There is no doubt in the world that college spirit counts in football. The sense of solidarity with their human background always gives men strength in combat, just as a tendency to individualism weakens them. The boy who can feel that it is his Alma Mater bucking the line, and not he, is worth more on the gridiron than his fellow of even greater strength and speed who in his subconscious represents only himself. This explains why certain institutions, often with scanty or inferior material, have the habit of turning out winning football tean's. With all due salaams to Bill Roper, it explains why Princeton has that habit.

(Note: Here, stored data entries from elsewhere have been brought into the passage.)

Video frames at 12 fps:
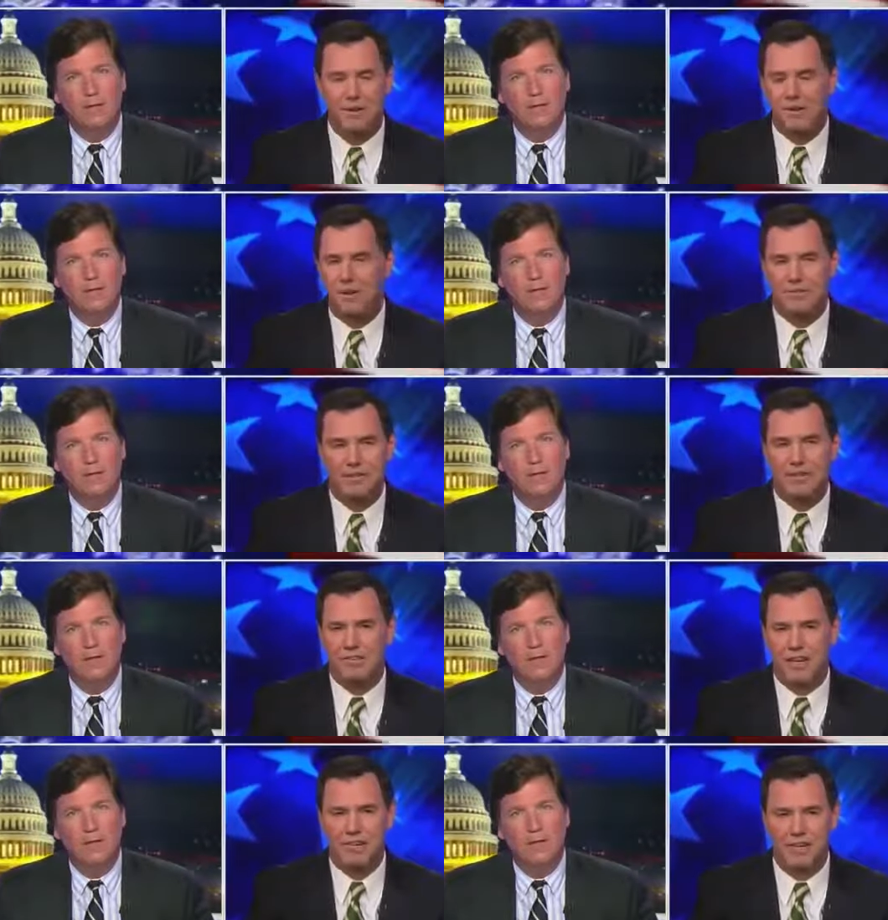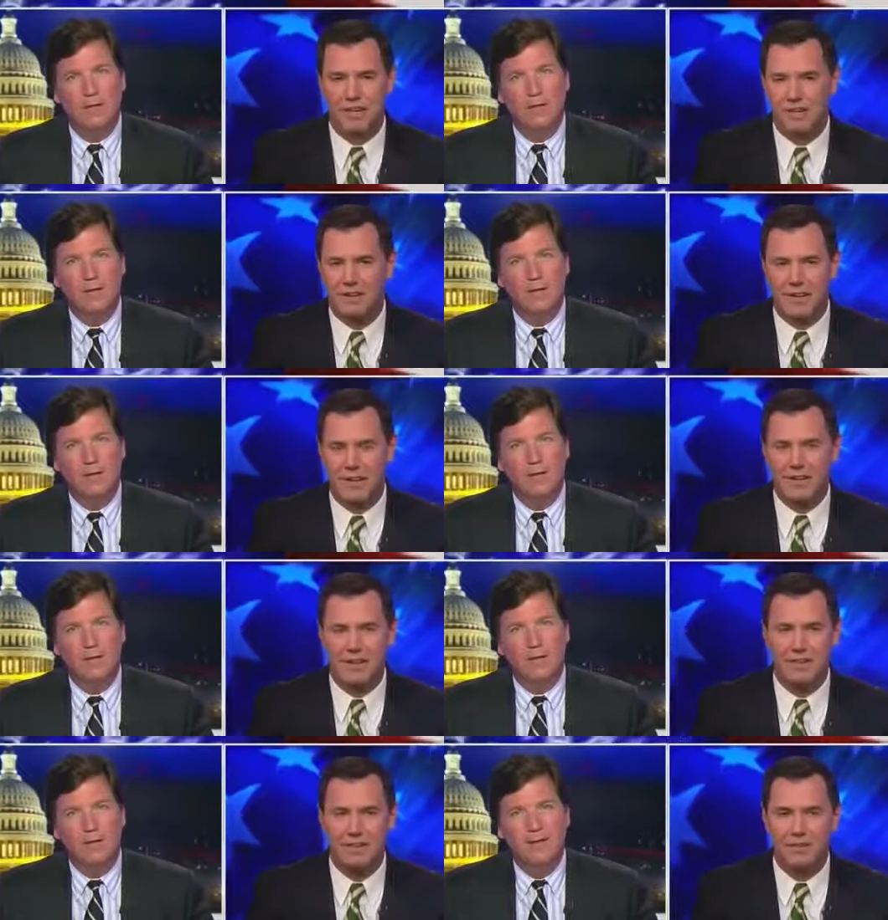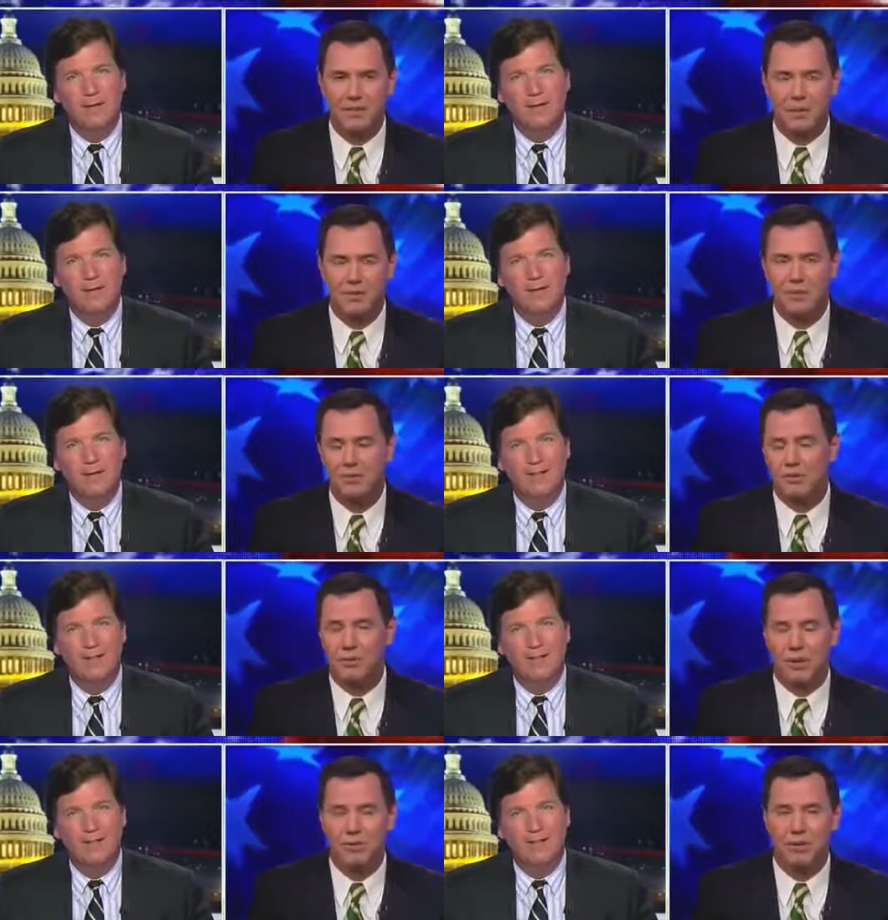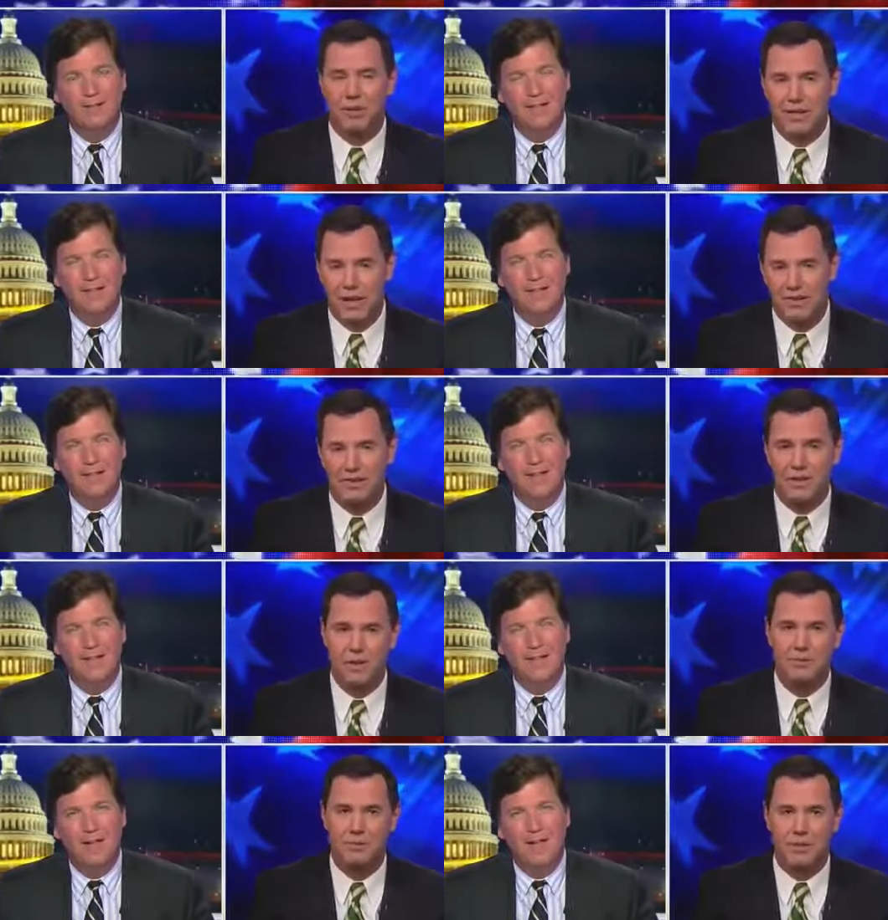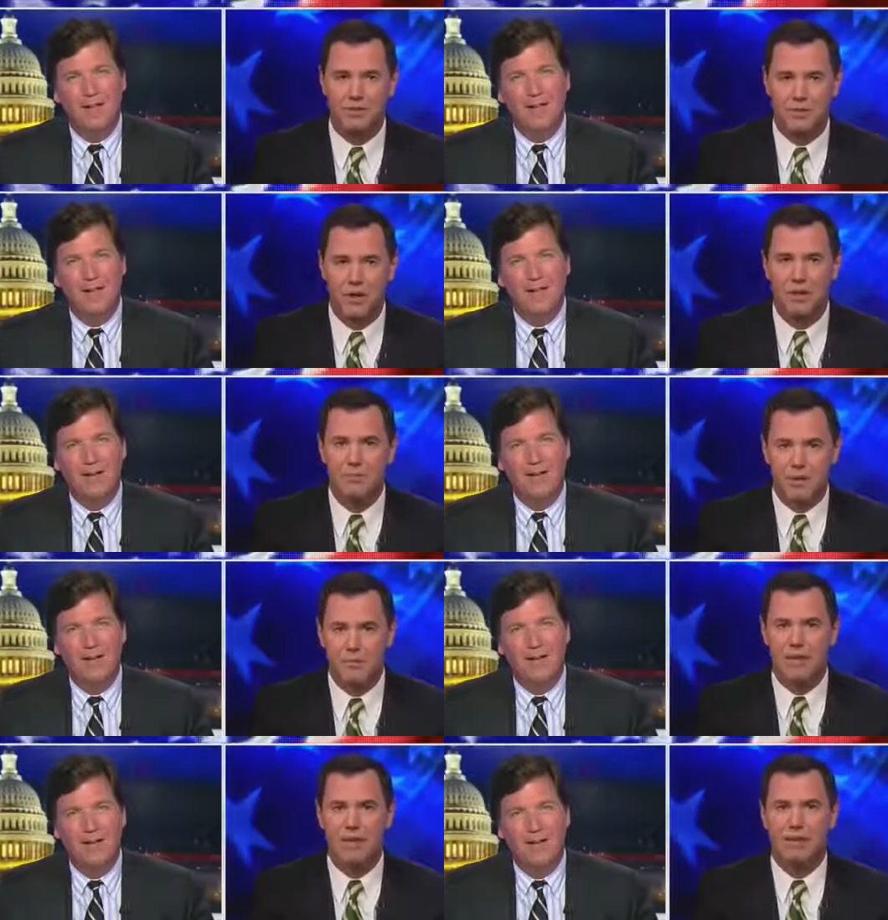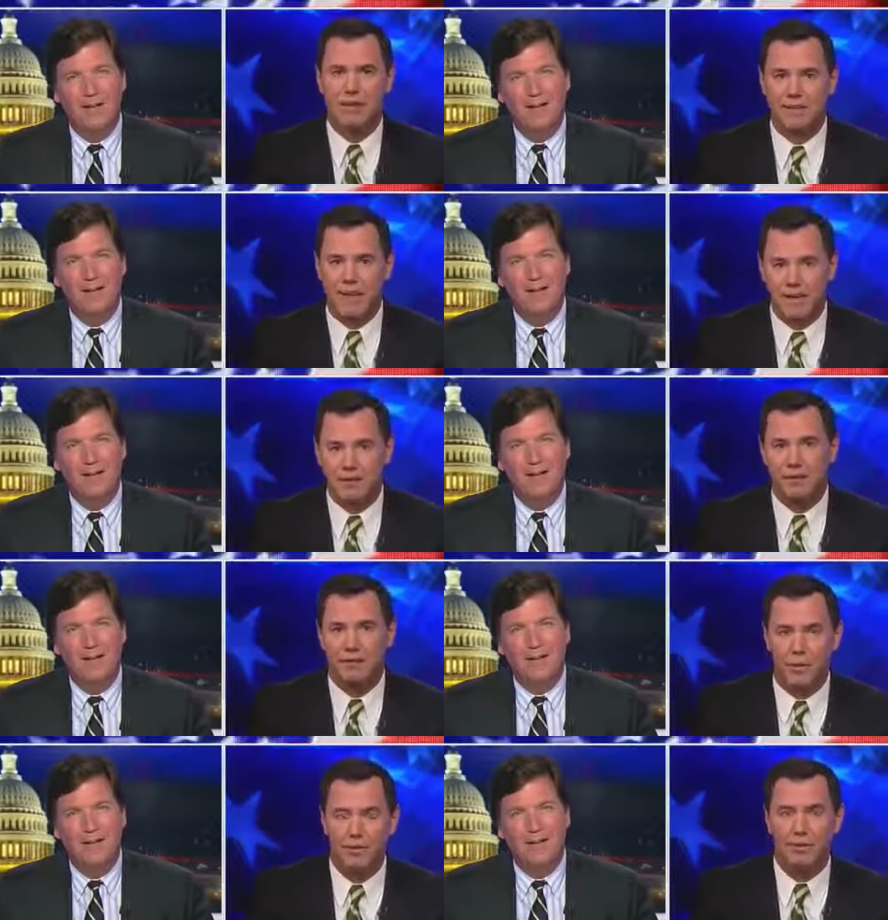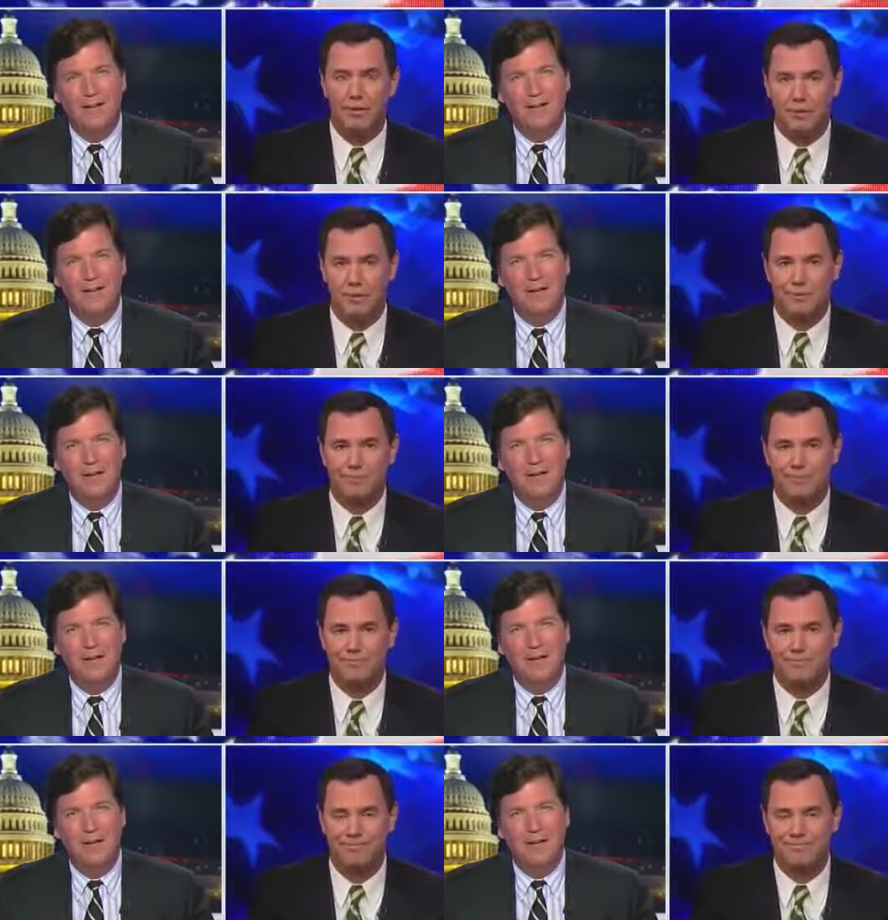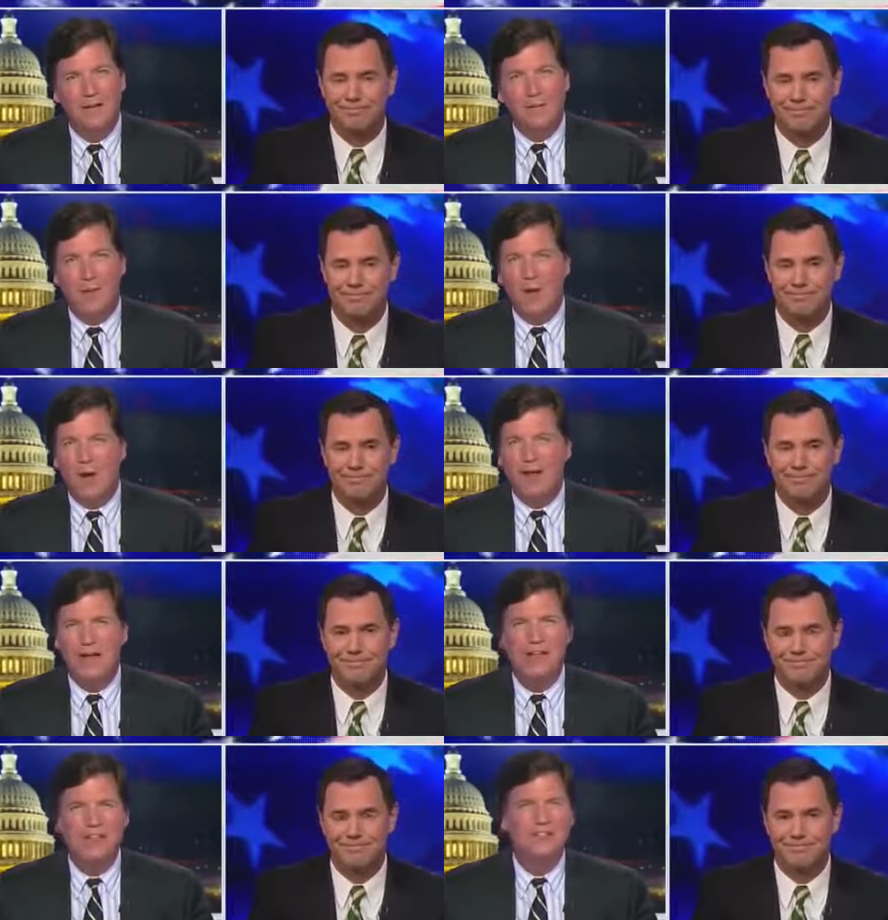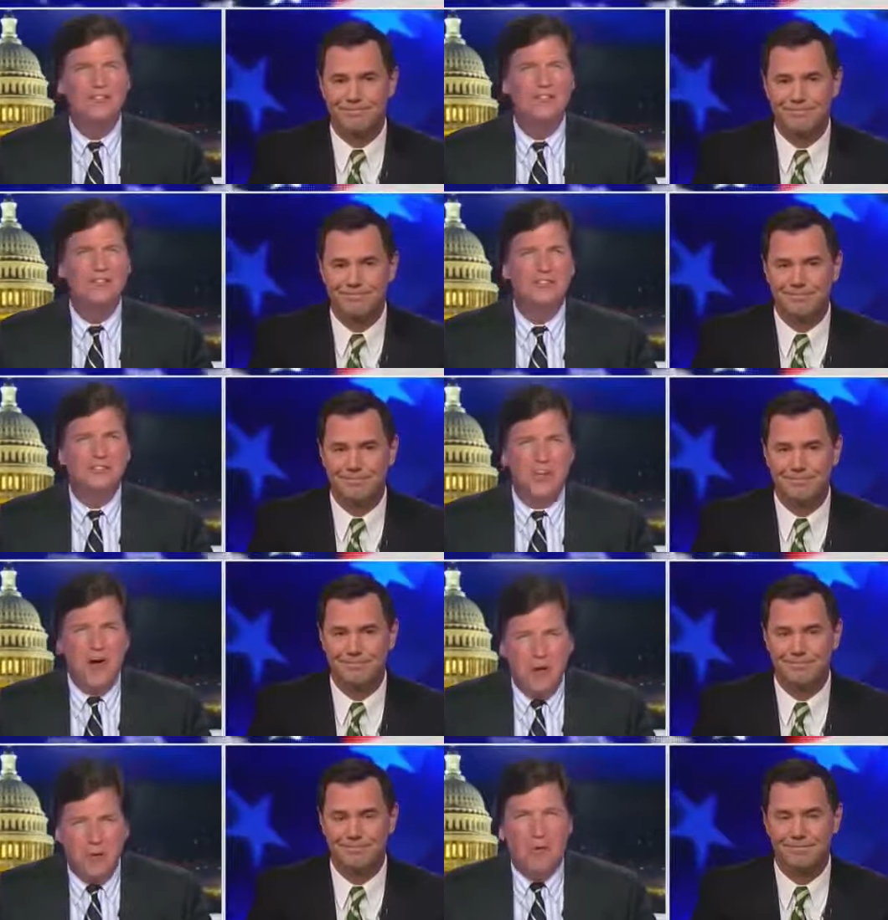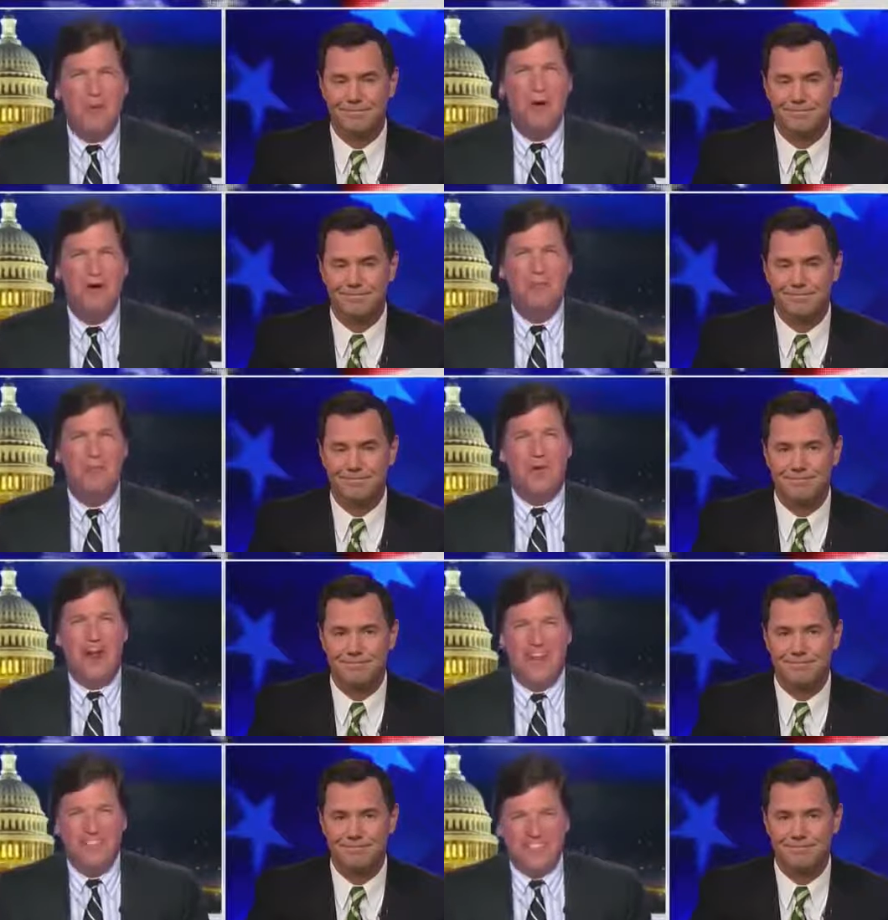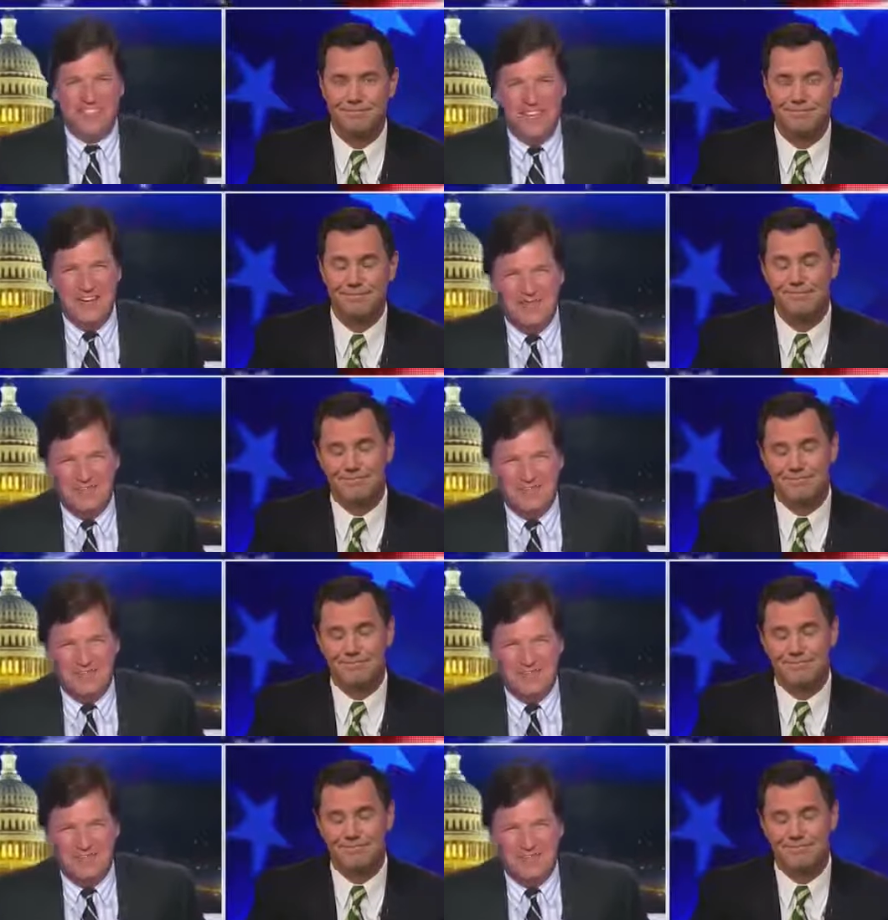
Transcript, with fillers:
Speaker 1: one wants to exchange any ideas anymore. People just want to bring attention to themselves by being the loudest voice in the room.
Speaker 2: Boy, it's so unimpressive.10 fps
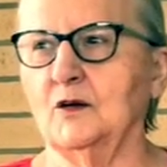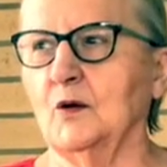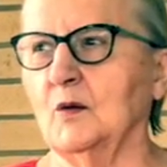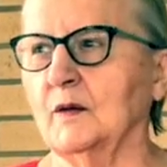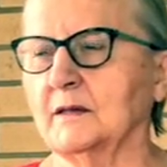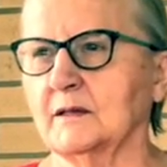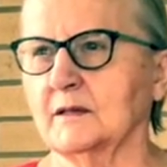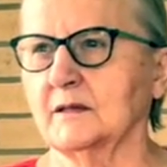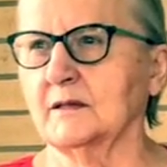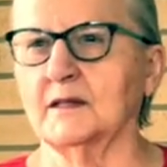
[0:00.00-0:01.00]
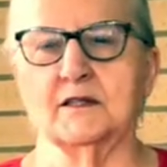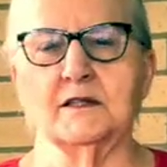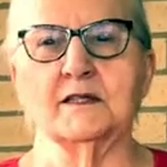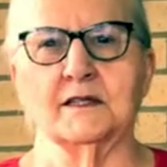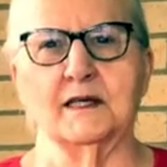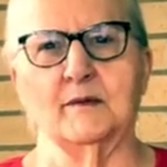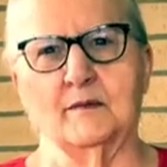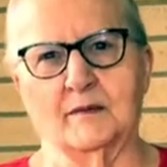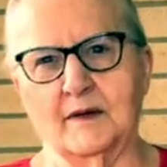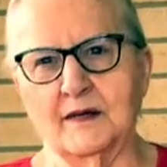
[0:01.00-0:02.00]
No, it's in the same
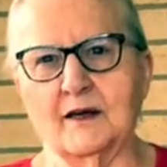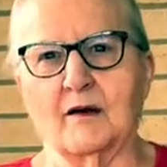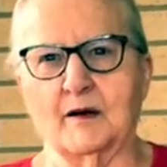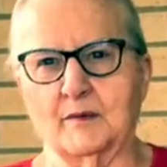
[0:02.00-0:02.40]
yard, but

Princeton has the thing called college spirit to a degree that is almost unmatched. This is not necessarily a compliment. College spirit needs for its strongest expression an attitude in the individual that is a little less than sophisticated; a little less than mature. He must be prepared to swallow unquestionably much that a properly developed sense of humor would reject and to adbicate emotionally and intellectually at the call of the pack. As men grow to intellectual maturity they frankly hesitate to "die for dear old Rutgers," and as colleges grow in size and complexity they attract a larger proportion of such men, whose point of view spreads down and in the course of time infects even the members of the "cheering section." This is what has been happening at Harvard for more than half a century. But Princeton, cloistered in its small town and expanding much more slowly, has never reached this stage, and now that her numbers have been pegged it is possible that she never will.

In any case, it is this fundamental difference that explains the deep-seated antagonism between the two student bodies. Harvard, conscious of a maturer point of view, regards Princeton a little patronizingly. Princeton, conscious of the strength that comes from her greater emotional solidarity, greets Harvard with the spirit of the victor. It will take a graduate engineer in Fatherly love to bridge that gulf. Judge.